Trying not to lose my mind while trying to lose weight. I think it might be too late...
Thursday, March 24, 2011
March 24, Day 17, 257.6 lbs
No greetings, no salutations just f*** you. F*** you and the scale you rode in on. What the f*** diary? I spent all this time trying to eat right, eat better and do the healthy thing avoiding cakes and candies. They were all over the place and I didn't even take a second glance. I drink water with lemon like Vito on the Sopranos did when he went from fluff to buff. It should be clear that I ate no Johnnycakes. I had to piss like a f***ing race horse all day and this is how you repay me? I gain weight? Somebody is gonna pay. There Will Be Blood. I'm glad I hopped on the scale before I decided to talk to you today because I might have said something nice to you. I want to know who the f*** is responsible for this transgression because it damn sure isn't me. You better fix this s**t in short order. Noooo, Johnnycakes. I didn't ask for a cook. Go the f*** away. Hell no I don't want your milkshake. Those would fall in the temporarily banned area. Actually if you mean what I think, thats permanently banned in these parts. If I wanted a real milkshake I'd get a loooong straw and take it. Though it would likely have to be a slim fast. Back on point.

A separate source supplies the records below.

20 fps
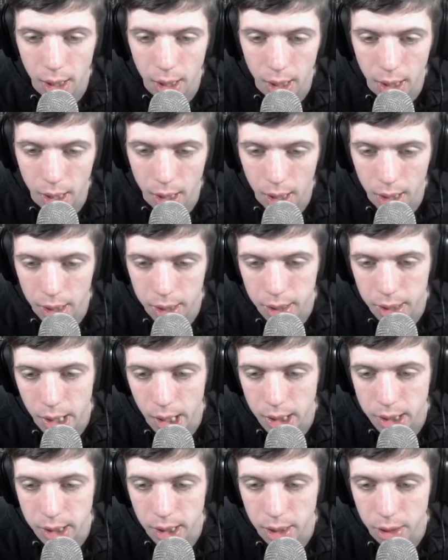and
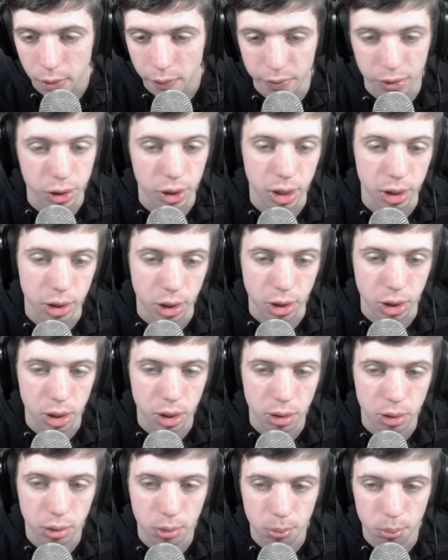that's the end of the
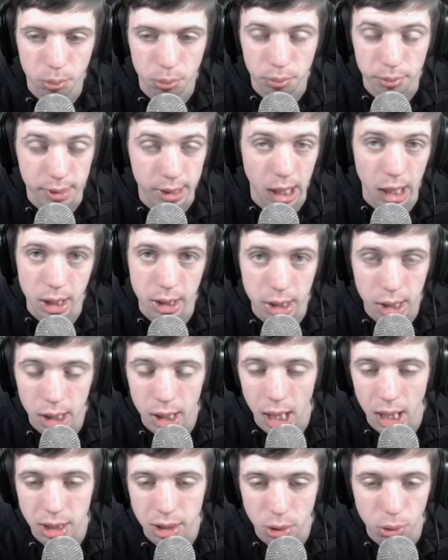transition. Literally,
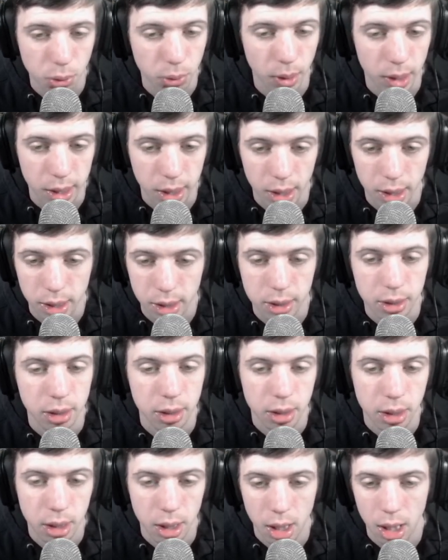that's how quick it is.
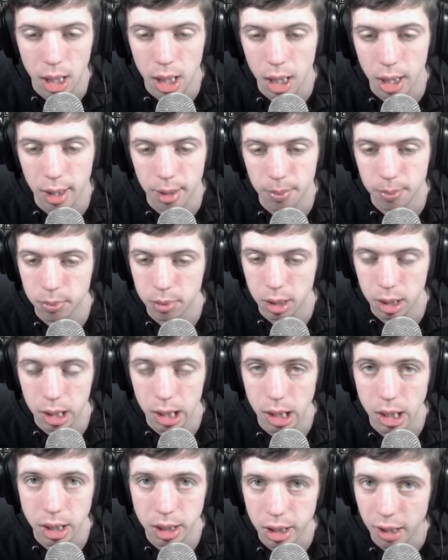
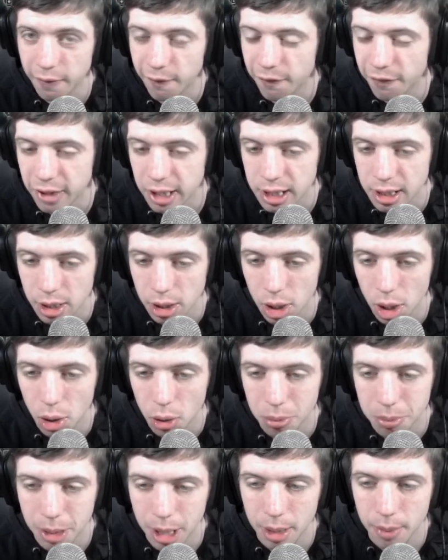Yeah, it did freeze a
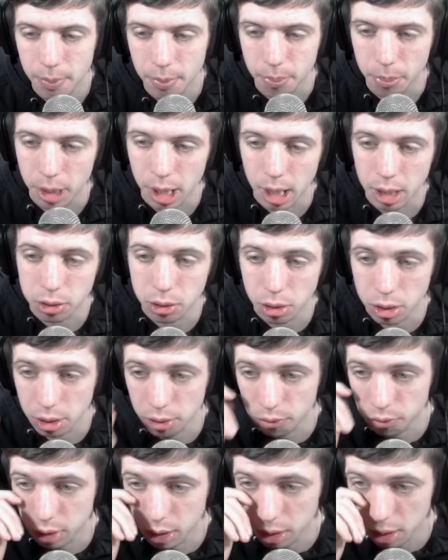little bit, but that's because
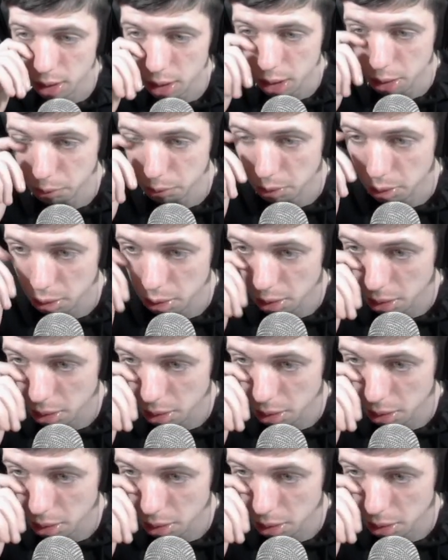it's rendering out.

I didn't eat anything different than I did the last two weeks. So it shouldn't be the food. I damn sure didn't exercise, so this can't be muscle. You better give me an answer! I'm gonna rip out your favorite page, yank out the scales batteries and drop them off in the hood and make you ride the train home with bloody loco.
See if you guys come clean then. Muthaf***as. I should beat you over the head with a bowling pin. I'm finished!
PS. Who do I have to f*** to find a decent f***ing bag of trail mix? Not you Johnnycakes. Who the f*** eats dates and why are they in the halfway decent bags? I'm not a hippie. I am fat. There is a difference. Suck it dates.